From his first recordings as a leader in 1967 fronting The Dirty Blues Band , through his multiple W.C. Handy Award winning with his current band The Mighty Flyers , to his countless appearances both live and on record with legendary blues figures, Piazza has set a standard for harmonica virtuosity that has established him as one of the most influential living blues harp players. He’s consistently surrounded himself with players who bring out the best he has to offer, and epitomize the very best in blues: fresh, swinging, tasteful, exciting and creative. The core of his band has been together for over three decades, and developed the kind of musical telepathy that simply cannot exist without years of experience on the bandstand and in the studio. The Mighty Flyers are a well-oiled machine, with Piazza in the driver’s seat.

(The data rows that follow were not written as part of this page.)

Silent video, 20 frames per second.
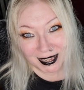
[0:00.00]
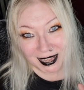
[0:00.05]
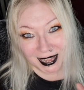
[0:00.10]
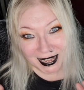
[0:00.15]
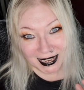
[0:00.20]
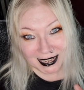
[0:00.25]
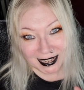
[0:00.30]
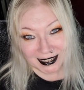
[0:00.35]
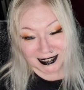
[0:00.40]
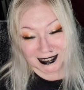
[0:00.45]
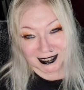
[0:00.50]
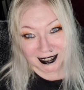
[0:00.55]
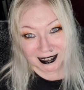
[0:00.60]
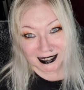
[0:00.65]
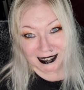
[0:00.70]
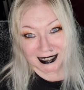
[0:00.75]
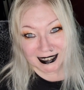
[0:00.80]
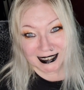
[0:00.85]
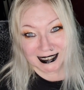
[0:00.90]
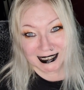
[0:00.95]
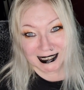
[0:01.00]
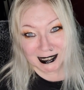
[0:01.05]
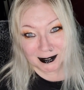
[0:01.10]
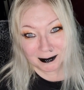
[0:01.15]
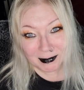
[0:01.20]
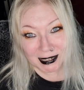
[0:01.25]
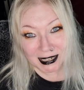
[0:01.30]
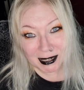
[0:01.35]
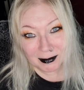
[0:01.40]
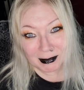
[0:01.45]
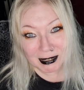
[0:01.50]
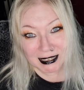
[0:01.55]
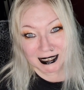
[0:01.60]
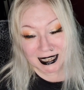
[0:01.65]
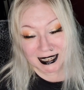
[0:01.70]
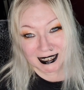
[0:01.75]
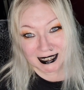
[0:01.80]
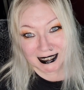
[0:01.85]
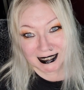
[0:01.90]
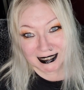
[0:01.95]
Hello darklings, my name is
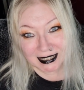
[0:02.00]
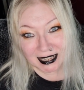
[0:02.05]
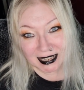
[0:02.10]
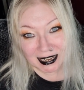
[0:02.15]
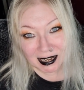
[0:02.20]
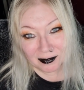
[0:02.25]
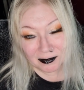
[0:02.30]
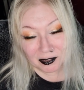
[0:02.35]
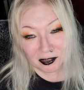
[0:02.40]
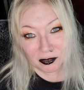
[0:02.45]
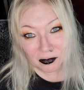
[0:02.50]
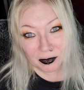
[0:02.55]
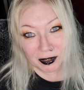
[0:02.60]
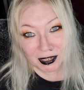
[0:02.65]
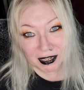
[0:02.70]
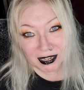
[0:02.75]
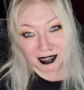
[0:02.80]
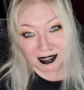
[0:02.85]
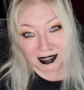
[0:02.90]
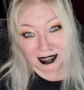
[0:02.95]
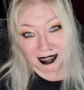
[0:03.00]
Sanniz and I'm from Sweden,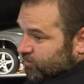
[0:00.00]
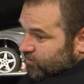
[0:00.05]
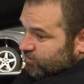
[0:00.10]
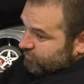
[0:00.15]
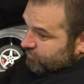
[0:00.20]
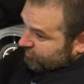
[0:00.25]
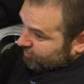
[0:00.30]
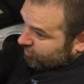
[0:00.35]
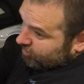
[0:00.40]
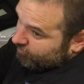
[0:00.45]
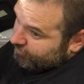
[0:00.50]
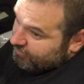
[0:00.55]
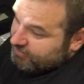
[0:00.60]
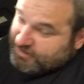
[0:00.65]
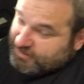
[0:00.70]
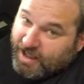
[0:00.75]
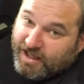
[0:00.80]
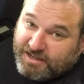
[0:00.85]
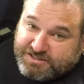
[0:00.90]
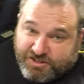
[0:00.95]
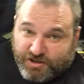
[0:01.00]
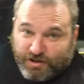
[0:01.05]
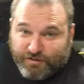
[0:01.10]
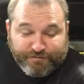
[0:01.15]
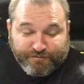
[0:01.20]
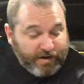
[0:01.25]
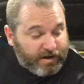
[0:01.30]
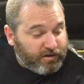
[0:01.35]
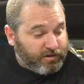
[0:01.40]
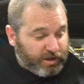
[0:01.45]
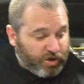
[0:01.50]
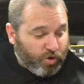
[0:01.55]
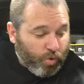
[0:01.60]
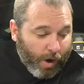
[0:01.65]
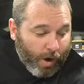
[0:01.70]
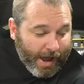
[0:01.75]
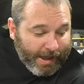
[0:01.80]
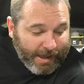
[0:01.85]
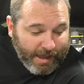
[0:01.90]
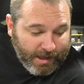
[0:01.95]
So it's actually fairly
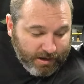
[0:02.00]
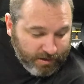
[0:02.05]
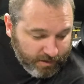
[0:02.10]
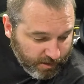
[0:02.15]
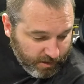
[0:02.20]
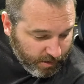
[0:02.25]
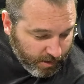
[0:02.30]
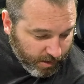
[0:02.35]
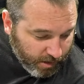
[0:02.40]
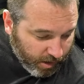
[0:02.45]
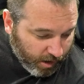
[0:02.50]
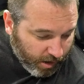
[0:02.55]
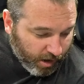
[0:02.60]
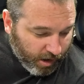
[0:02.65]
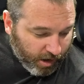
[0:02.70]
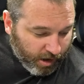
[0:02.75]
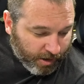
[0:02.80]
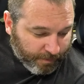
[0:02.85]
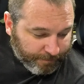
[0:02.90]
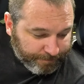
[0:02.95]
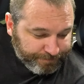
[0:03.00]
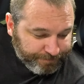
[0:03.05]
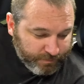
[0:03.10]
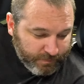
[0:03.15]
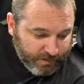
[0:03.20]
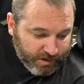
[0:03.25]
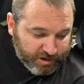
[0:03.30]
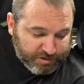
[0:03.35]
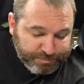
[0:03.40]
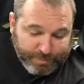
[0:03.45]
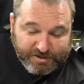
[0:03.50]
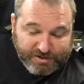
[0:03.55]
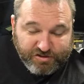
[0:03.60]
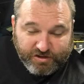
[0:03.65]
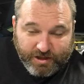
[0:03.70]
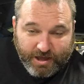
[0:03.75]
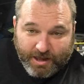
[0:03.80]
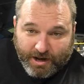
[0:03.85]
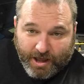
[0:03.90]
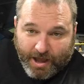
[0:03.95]
quiet,
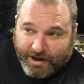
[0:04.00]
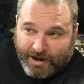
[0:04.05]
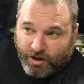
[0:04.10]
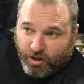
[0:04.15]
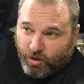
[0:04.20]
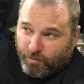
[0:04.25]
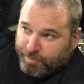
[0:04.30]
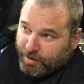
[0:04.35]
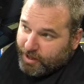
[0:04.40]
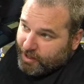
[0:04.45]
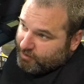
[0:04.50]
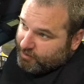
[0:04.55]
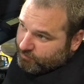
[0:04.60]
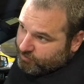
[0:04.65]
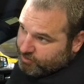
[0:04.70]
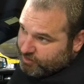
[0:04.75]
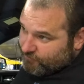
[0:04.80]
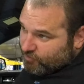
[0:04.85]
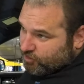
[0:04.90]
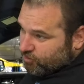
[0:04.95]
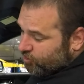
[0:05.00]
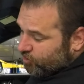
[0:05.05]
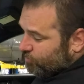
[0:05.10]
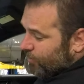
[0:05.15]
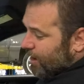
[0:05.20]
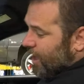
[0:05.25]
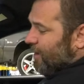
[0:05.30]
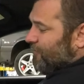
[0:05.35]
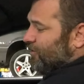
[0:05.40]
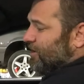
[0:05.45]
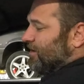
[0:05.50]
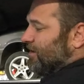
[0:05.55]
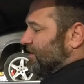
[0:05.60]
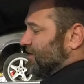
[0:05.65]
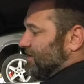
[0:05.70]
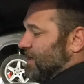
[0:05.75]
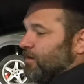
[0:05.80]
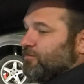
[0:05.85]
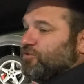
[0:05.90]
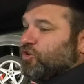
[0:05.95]
especially at idle, but you give it a little rev, it doesn't
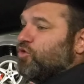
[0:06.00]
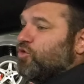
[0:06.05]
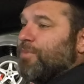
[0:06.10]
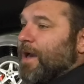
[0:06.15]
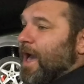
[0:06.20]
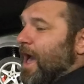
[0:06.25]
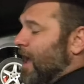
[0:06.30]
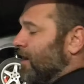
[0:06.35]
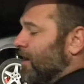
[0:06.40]
sound too bad.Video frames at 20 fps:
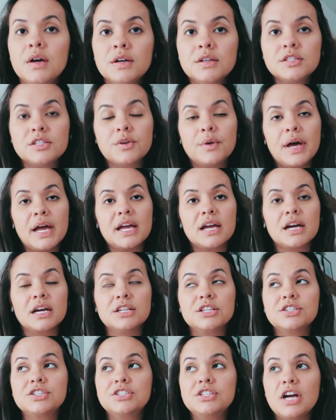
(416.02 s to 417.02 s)
So I
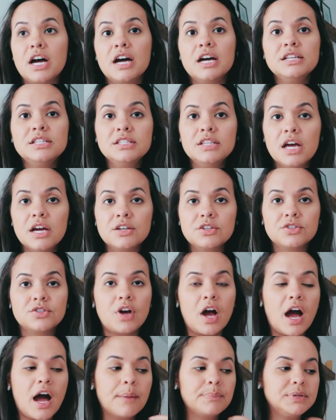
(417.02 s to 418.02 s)
just
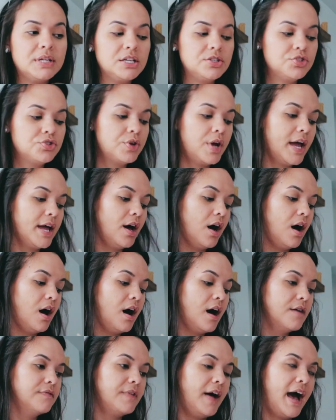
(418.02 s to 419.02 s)
dropped Trey
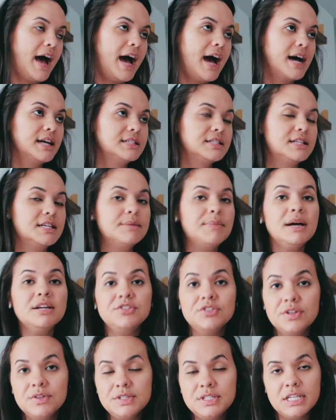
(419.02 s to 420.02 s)
off at the
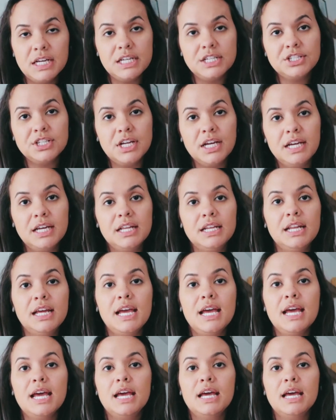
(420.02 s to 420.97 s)
metro station.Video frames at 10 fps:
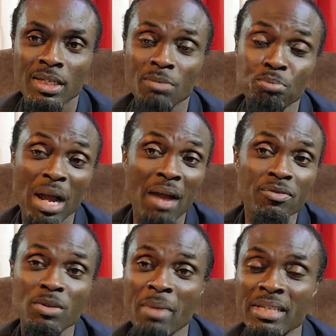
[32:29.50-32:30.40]
And
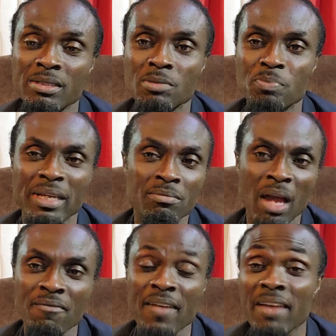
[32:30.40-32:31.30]
after I spend
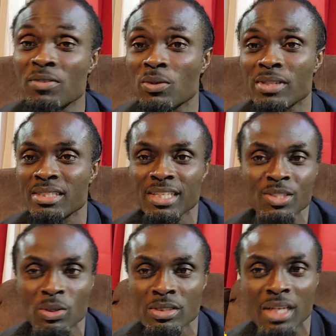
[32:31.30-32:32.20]
$5,000,
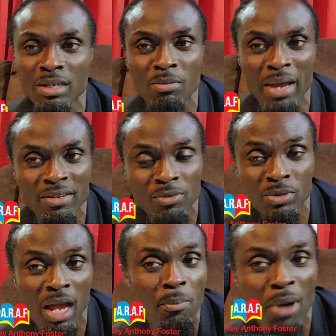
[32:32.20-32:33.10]
$6,000 to buy the
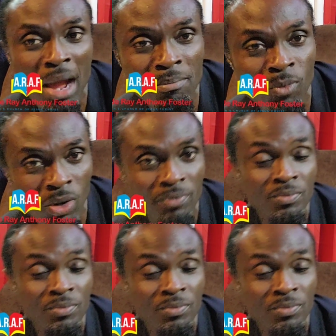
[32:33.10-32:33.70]
food, i put up more.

Born in 1947, Piazza’s infatuation with blues began at a time when many of the masters were still in their prime years, and in the mid 1960s when the first blues revival was picking up steam, he was in the thick of it. By the 1970s, he’d already released five albums, and was one of the leading lights of the West Coast Blues scene. In the early ’70s he joined forces with Otis Spann disciple Honey Alexander (now his wife) on piano, and when they formed the Mighty Flyers over three decades ago, his career really hit its stride. Since then Piazza and the Mighty Flyers have won or been nominated for just about every award that can be bestowed upon a blues band, played literally thousands of gigs around the world, recorded over a dozen highly acclaimed releases, and along the way virtually created a new style of blues – a combination of low-down Chicago grit, suave West Coast swing and jazz, and the rhythmic drive of the best early R&B and rock & roll. Quite simply, Rod Piazza and The Mighty Flyers are one of the best, most experienced, and most distinctive bands in blues today.